I mumble a few apologetic incoherents, staring at the floor (the sight of dirty, synthetic Nepali carpet sending out another tangent of thoughts). I feel like a a guy who just accidentally bumped into a Doko full of chicks, confused and dazed by the spill of the tiny birds escaping in every direction.

'Aarghhh', I try to voice out my internal frustration, and look helplessly at Jacek's hand making pefect jazz shapes in the guitar neck, moving up and down the fret. His head moves now, eyes encouraging me to catch up. I just return the gaze stupidly, futile, hopelessly lost.

After about three or four bars, he stops. "Milan, Milan, Milan...", he says, disapprovingly. I absurdly feel like a child, back in a classroom.

"Yes, I know", I say, "It's-"

"You need to practice more. You need to take this more seriously". He goes on, saying it's just a waste of time if I get stuck in what he called was just a basic (implying that it was his time that is wasting). I nod a few times, accepting his blame. Need. More seriously.
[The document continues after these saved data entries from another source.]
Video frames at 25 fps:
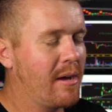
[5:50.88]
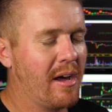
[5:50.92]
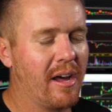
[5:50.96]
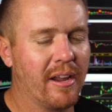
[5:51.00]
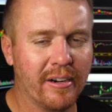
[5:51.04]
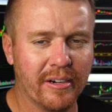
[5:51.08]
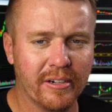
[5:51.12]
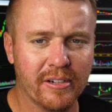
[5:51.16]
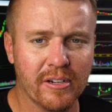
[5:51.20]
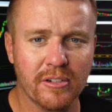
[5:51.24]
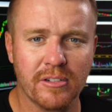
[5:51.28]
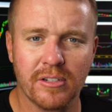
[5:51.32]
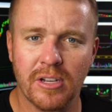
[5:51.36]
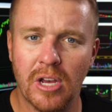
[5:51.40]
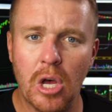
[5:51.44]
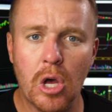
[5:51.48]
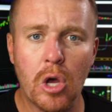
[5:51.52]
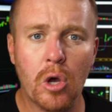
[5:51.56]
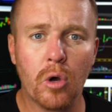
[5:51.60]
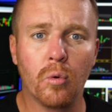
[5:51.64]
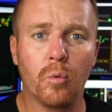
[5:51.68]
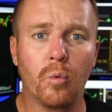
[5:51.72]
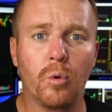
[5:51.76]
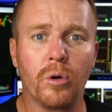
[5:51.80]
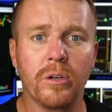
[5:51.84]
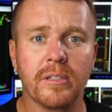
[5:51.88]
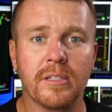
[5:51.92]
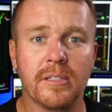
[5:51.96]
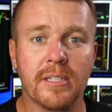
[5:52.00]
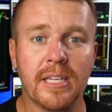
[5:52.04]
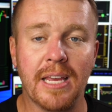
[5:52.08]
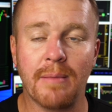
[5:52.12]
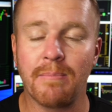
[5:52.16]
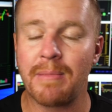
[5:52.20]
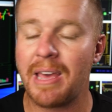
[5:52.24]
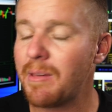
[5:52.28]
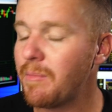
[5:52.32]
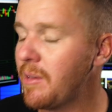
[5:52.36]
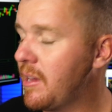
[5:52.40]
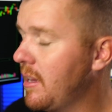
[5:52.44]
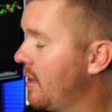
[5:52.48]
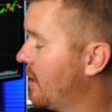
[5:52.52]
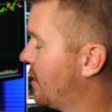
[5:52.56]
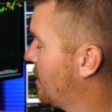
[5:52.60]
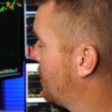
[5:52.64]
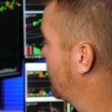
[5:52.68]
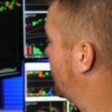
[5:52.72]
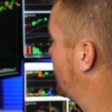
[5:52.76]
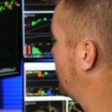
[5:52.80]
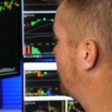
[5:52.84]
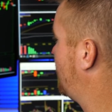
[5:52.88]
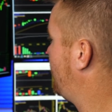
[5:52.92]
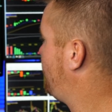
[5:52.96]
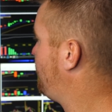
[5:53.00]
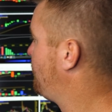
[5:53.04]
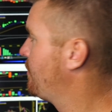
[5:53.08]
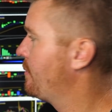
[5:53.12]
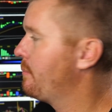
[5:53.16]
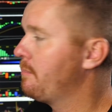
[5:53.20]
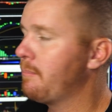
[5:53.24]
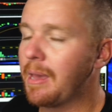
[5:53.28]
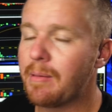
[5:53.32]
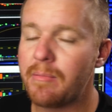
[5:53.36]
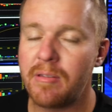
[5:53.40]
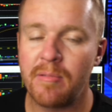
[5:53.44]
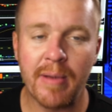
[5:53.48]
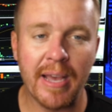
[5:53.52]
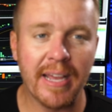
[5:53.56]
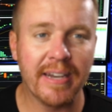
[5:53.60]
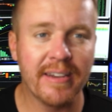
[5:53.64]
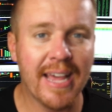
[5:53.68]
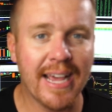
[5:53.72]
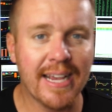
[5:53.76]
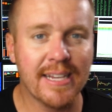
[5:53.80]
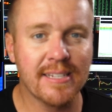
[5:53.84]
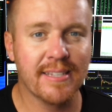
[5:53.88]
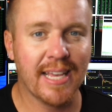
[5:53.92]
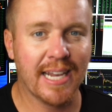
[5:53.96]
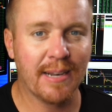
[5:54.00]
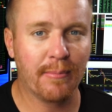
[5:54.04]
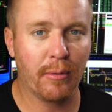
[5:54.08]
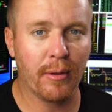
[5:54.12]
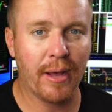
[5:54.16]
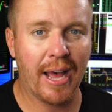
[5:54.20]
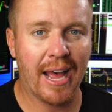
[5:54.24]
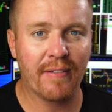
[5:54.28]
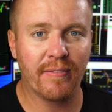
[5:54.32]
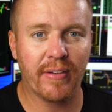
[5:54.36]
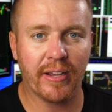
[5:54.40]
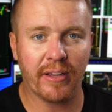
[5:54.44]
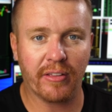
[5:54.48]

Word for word: monitors? We'll see. Maybe, maybe my next setup will have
I hear the rest of his words, but stop comprehending as I get hypnotized in his lips lined with whiskers. (how can he be so still and move just his mouth?)

"You should let go and enjoy the flow", he was saying, "It's just the the 5 notes of the Pentatonic scale. Play whatever combination you want."

But in my mind, I know that I have already given up for this lesson. Next class. I think. Next class, I'll show this guy what I can do.

But I'm like a sponge right now. Each object in that room triggers a sensory explosion and takes me to a new timeline. I am a supernova, a collapsing star going out with an explosion of thoughts, triggering and flinging out mental bombs of memories and reveries from the core of my heart into the deep space. A supernova of Pentatonic notes. Not linear and mellifluous, weaving into the strand of time. But instead a jangling ball of cacophony, a playing of all the notes in a spot, them radiating out like an exploding pentagram of a star. A real time-traveler.

My name's Pentatonic too: M.I.L.a.N. 'a' is the Blue note.